# Grade Crossing



## marzbarz (Sep 23, 2011)

Im working on making a modern grade crossing (curved) using BLMA's concrete crossing. Anyone ever try this? Any pictures will definitely help out with this.


----------



## Big Ed (Jun 16, 2009)

marzbarz said:


> Im working on make a modern grade crossing (curved) using BLMA concrete crossing. Anyone ever try this? Any pictures will definitely help out with this.


What is a BLMA?
Sorry have to ask?


----------



## marzbarz (Sep 23, 2011)

BLMA is a company, sorry for the confusion. I posted the website :
http://www.blmamodels.com/cgi-bin/w...15&&c=detail.red.htm&t=main.red.htm&itemid=79


----------



## Big Ed (Jun 16, 2009)

It looks like you would have to do some fancy cutting to apply it to curves. You notice they show only straight sections.

Why don't you contact them and ask?
Maybe you can't put the crossings on curves.
Maybe they sell ones for curves?

Maybe someone here has done it.


----------



## marzbarz (Sep 23, 2011)

No specialized curve sections available big_ed.
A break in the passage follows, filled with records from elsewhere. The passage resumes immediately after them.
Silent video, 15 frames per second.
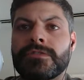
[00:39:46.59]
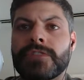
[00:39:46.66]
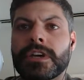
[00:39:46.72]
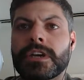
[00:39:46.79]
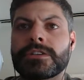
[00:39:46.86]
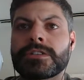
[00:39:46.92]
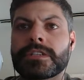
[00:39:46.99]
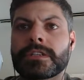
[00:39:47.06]

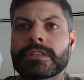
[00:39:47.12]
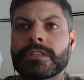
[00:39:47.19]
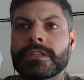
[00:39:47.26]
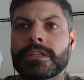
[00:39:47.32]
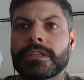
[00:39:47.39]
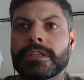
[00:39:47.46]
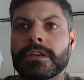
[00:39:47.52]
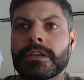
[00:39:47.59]
Figure
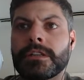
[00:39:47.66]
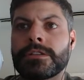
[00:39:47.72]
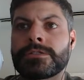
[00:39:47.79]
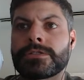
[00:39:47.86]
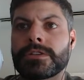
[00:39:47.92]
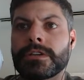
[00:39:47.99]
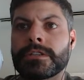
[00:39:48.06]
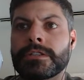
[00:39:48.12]
16
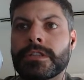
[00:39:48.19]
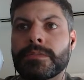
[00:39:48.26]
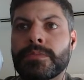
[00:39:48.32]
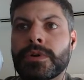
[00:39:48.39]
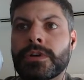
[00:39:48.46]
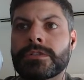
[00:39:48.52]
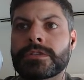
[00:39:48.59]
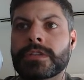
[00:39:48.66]
illustrates the
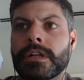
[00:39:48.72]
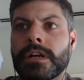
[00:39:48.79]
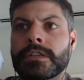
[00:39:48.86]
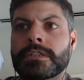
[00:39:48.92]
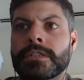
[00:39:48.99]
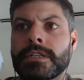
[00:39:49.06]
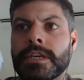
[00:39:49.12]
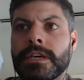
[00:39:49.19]
per-slot
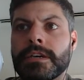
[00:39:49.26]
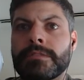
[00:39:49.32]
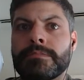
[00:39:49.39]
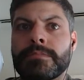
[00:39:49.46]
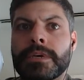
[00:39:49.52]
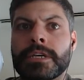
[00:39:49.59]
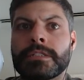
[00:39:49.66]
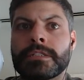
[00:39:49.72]
state
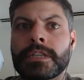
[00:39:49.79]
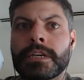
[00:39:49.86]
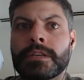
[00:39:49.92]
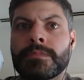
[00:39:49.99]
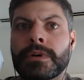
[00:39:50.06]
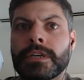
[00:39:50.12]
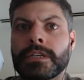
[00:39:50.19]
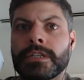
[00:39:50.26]

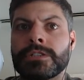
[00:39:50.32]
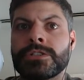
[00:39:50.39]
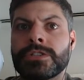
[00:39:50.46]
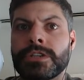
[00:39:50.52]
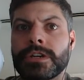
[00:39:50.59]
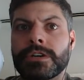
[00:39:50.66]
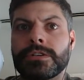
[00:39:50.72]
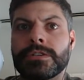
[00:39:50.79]
maintained by each
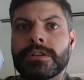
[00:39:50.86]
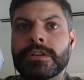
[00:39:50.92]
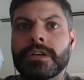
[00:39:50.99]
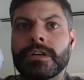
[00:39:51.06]
node.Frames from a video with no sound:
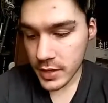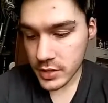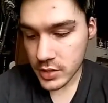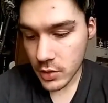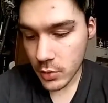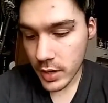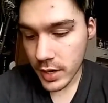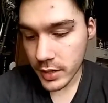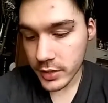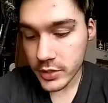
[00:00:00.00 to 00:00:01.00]

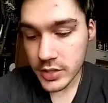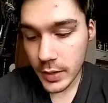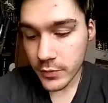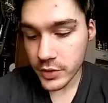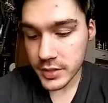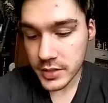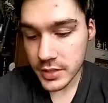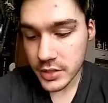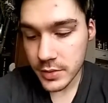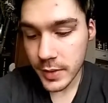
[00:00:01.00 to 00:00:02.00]
So, good time for
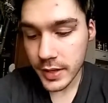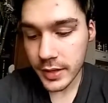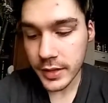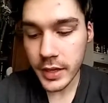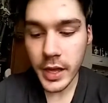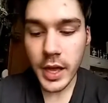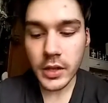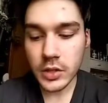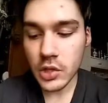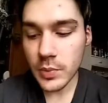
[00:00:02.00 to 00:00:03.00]
decision making.
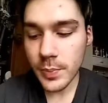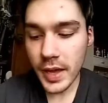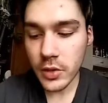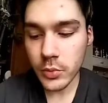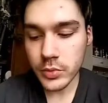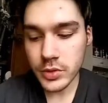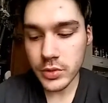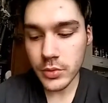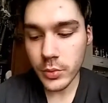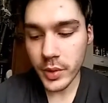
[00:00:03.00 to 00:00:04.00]
Look back
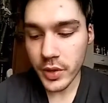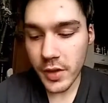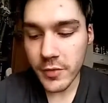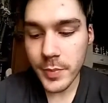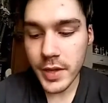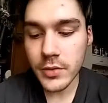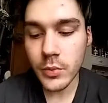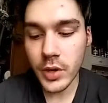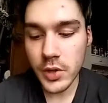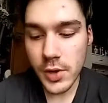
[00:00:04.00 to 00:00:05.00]
to where you have been,
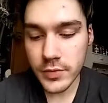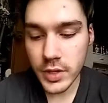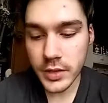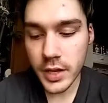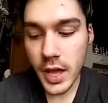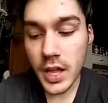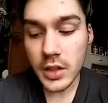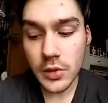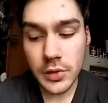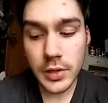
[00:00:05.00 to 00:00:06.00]
what you have done.
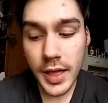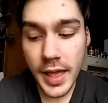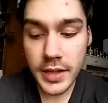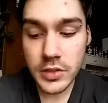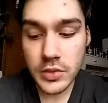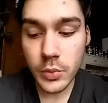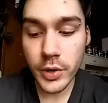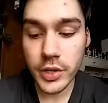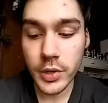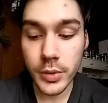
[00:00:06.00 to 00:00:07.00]
Look ahead to
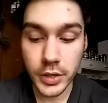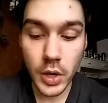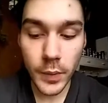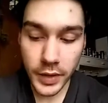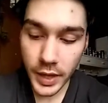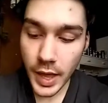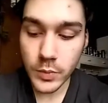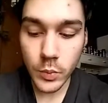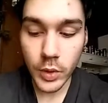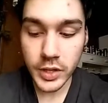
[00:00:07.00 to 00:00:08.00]
where you are going
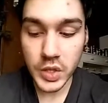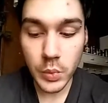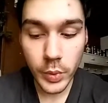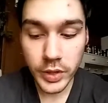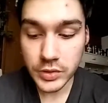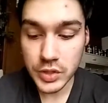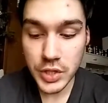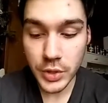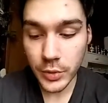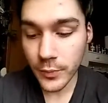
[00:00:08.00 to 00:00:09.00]
and what you will
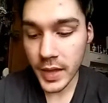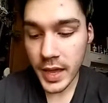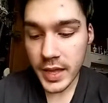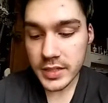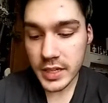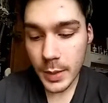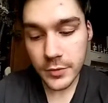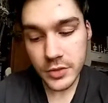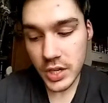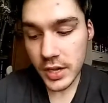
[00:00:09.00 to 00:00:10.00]
do. Time
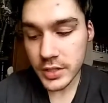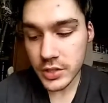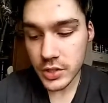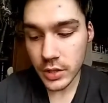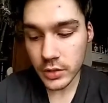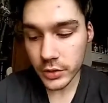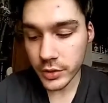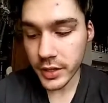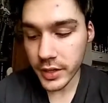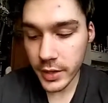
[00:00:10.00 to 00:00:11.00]
of change,
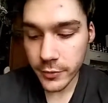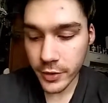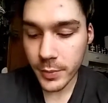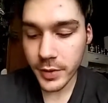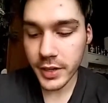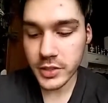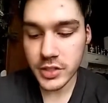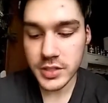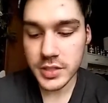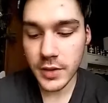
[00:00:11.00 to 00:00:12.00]
learning of
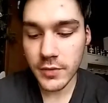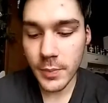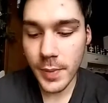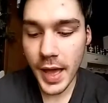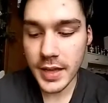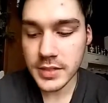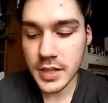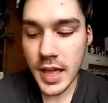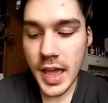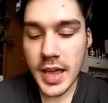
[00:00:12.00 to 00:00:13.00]
repercussions of the
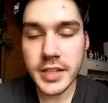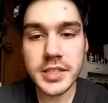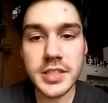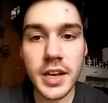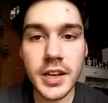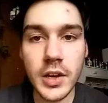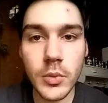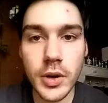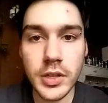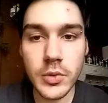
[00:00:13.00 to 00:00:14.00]
past, and deciding
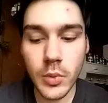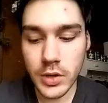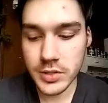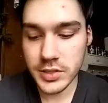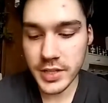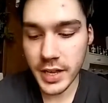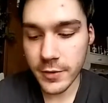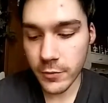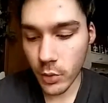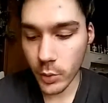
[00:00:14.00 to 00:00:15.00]
on what you want to
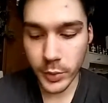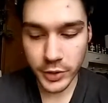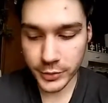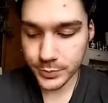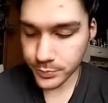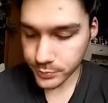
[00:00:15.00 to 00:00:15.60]
take forward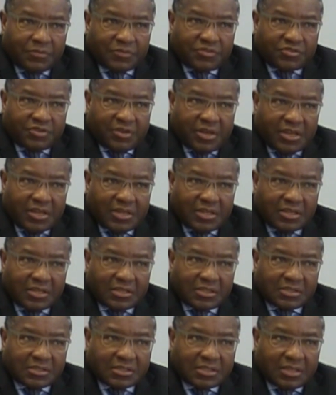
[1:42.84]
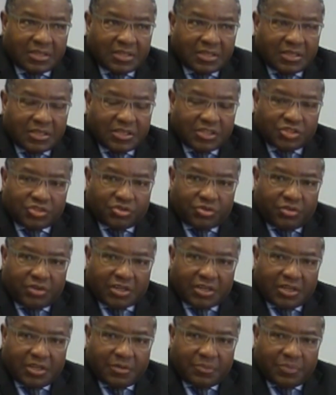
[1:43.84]
trade has
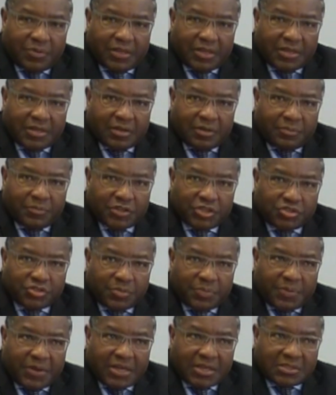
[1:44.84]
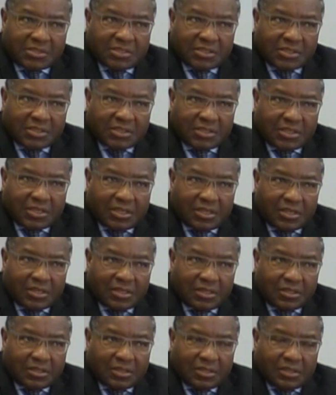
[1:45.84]
historically played a major part in
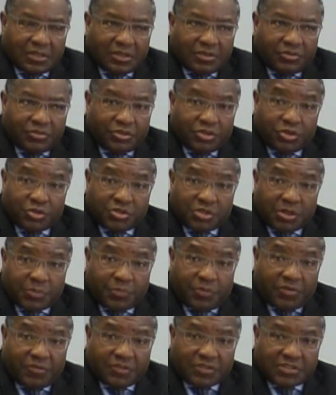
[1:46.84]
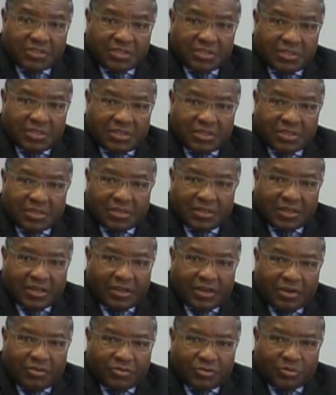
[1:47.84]
reducing poverty
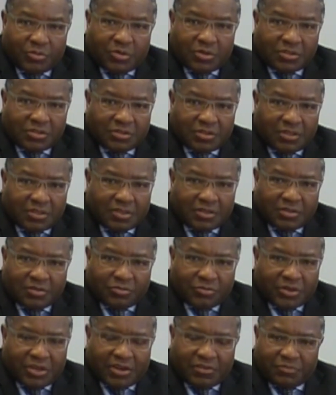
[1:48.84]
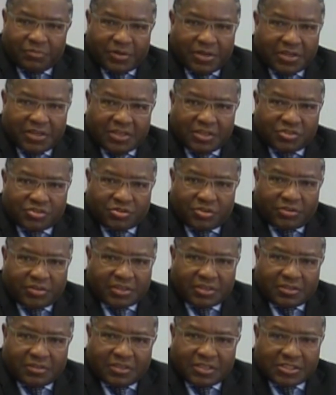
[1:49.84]
around the world. We have many
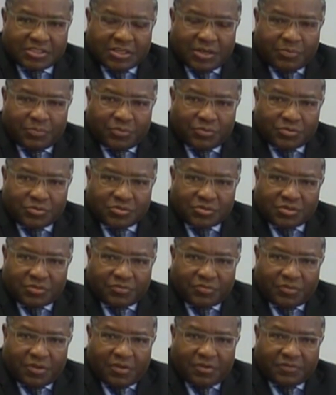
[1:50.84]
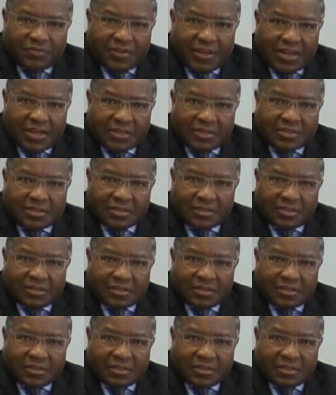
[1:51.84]
historical examples of that.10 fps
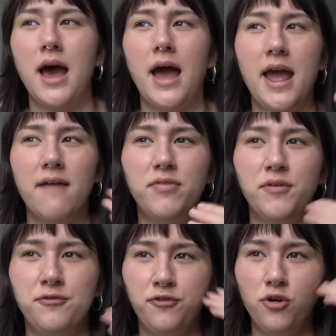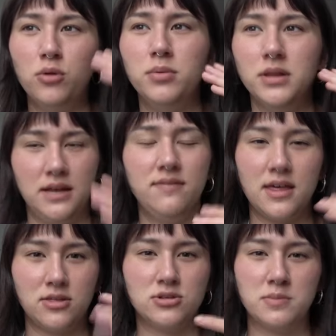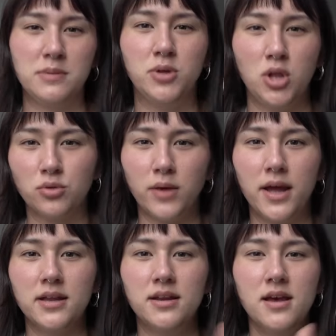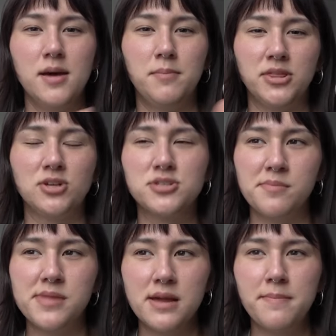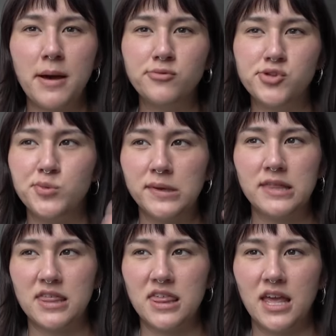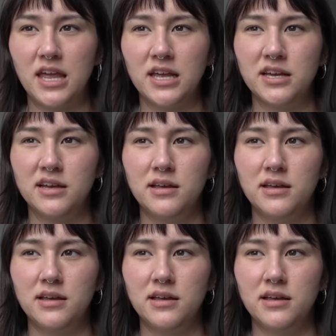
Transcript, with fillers: I have the full belief that those people are right, but there's something about doing the thingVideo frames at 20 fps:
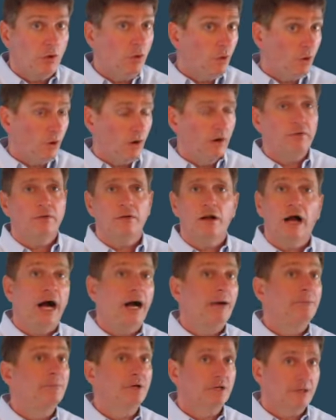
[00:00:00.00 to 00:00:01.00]
or
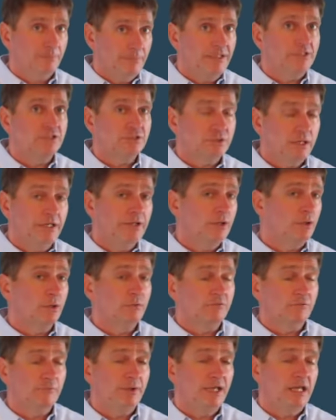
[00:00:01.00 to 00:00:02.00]
I'm going to make sure I don't
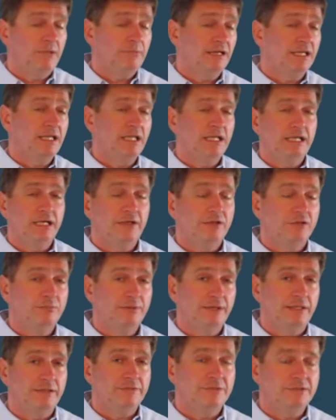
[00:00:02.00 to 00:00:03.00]
overpay by getting other
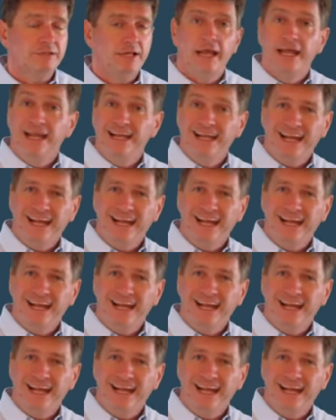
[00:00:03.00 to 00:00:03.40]
bids.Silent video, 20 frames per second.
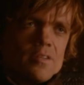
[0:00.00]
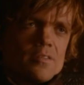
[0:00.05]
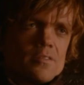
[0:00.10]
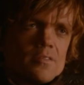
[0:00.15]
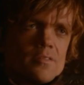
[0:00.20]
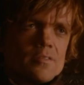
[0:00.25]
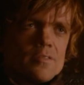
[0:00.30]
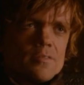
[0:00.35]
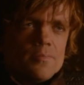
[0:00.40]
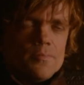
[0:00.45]
that
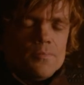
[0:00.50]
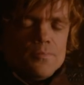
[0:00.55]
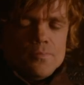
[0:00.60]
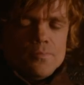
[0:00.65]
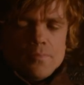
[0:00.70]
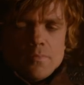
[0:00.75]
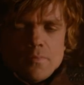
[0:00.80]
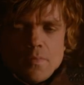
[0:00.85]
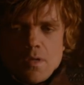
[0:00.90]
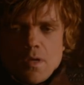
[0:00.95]
Chainmail
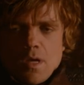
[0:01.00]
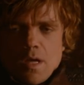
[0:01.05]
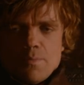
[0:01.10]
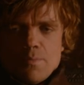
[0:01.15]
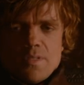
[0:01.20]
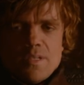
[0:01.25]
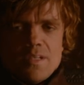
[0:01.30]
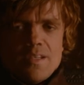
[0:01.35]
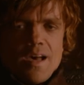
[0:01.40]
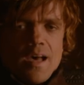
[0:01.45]
Guy gave
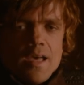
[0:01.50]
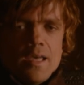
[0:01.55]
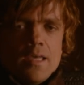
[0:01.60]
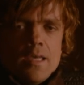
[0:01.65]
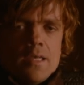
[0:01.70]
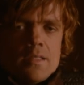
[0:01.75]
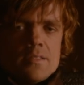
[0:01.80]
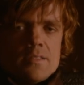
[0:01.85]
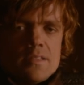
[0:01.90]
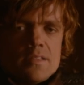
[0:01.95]
the order to
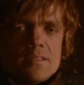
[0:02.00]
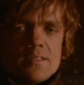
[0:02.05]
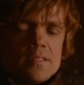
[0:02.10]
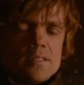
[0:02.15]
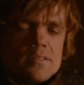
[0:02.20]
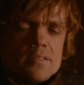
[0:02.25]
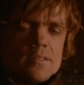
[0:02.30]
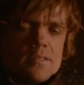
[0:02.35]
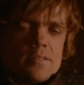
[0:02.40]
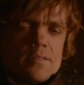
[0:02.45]
kill Papa
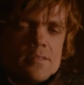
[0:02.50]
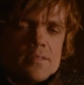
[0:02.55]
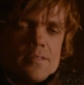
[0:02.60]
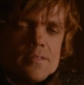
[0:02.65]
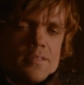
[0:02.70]
Stark,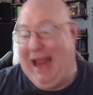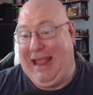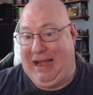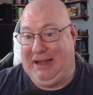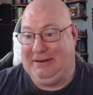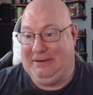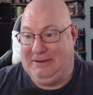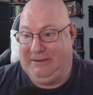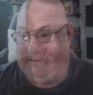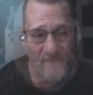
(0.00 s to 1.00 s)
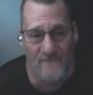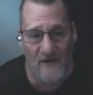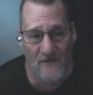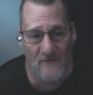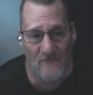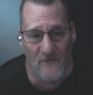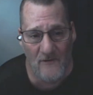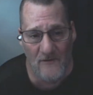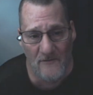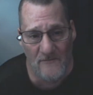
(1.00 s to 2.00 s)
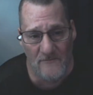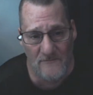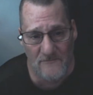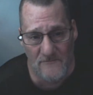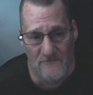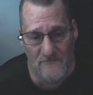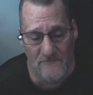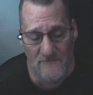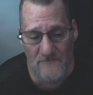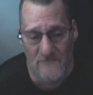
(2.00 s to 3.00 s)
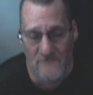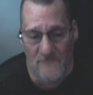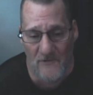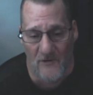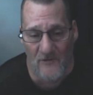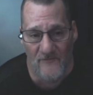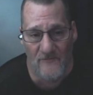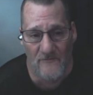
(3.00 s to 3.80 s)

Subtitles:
air, wind, fire, water, earth.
Been searching the net and only found some curved wood crossing, but im looking for the modern look. Problem is they are brass and conduct electricity. I tried cutting one up last night and test mounted it. Looked good but I guess the edges touched the track and knocked off the power.


----------



## Big Ed (Jun 16, 2009)

I can't find any either.

How about styrene sheets made to look like concrete.
Maybe you can get an ideal from this article?
One guy says he uses cork laid down and then coated with plaster. The last post.

Check out the article,

http://cs.trains.com/mrr/f/88/t/105589.aspx


----------



## Davidfd85 (Jul 4, 2011)

You can also try thin sheets of balsa wood. just cut to fit, very easy cutting, then you can run an xacto knife across it dull side down to make the joints and just paint it any shade of concrete you need. I made one for a wooden grade crossing and it only costs a couple dollars or less.


----------



## broox (Apr 13, 2012)

I think David is on the money. Sounds like a good idea when you weigh up the time vs money vs final outcome.


----------



## rrgrassi (May 3, 2012)

In Addison, TX, by the GEICO building, there is a switch that curves and runs diagonally through a 6 lane intersection. They used the rubber mat between the rails so that the automobiles could cross. I do not remember the cross roads though...

The main line runs parallel to the roadway going north/south. The switch is a siding to service some industry there.


----------



## marzbarz (Sep 23, 2011)

I just completed the curved grade crossings. Used BLMA concrete crossings and styrene. Had to cut each section of the crossing (crossings are brass). I believe they look OK but not what I expected.


----------



## joed2323 (Oct 17, 2010)

U think you more then accomplished that crossing and then some. I personally think it looks great.

I didnt look at the website you provided but how much did that kit run you?


----------



## tjcruiser (Jan 10, 2010)

Boy, that weathered roadway looks superb ... very realistic.

TJ


----------



## marzbarz (Sep 23, 2011)

@ joed2323 > each crossing was around 6 dollars give or take 1 dollar.

Thanks @ tjcruiser


----------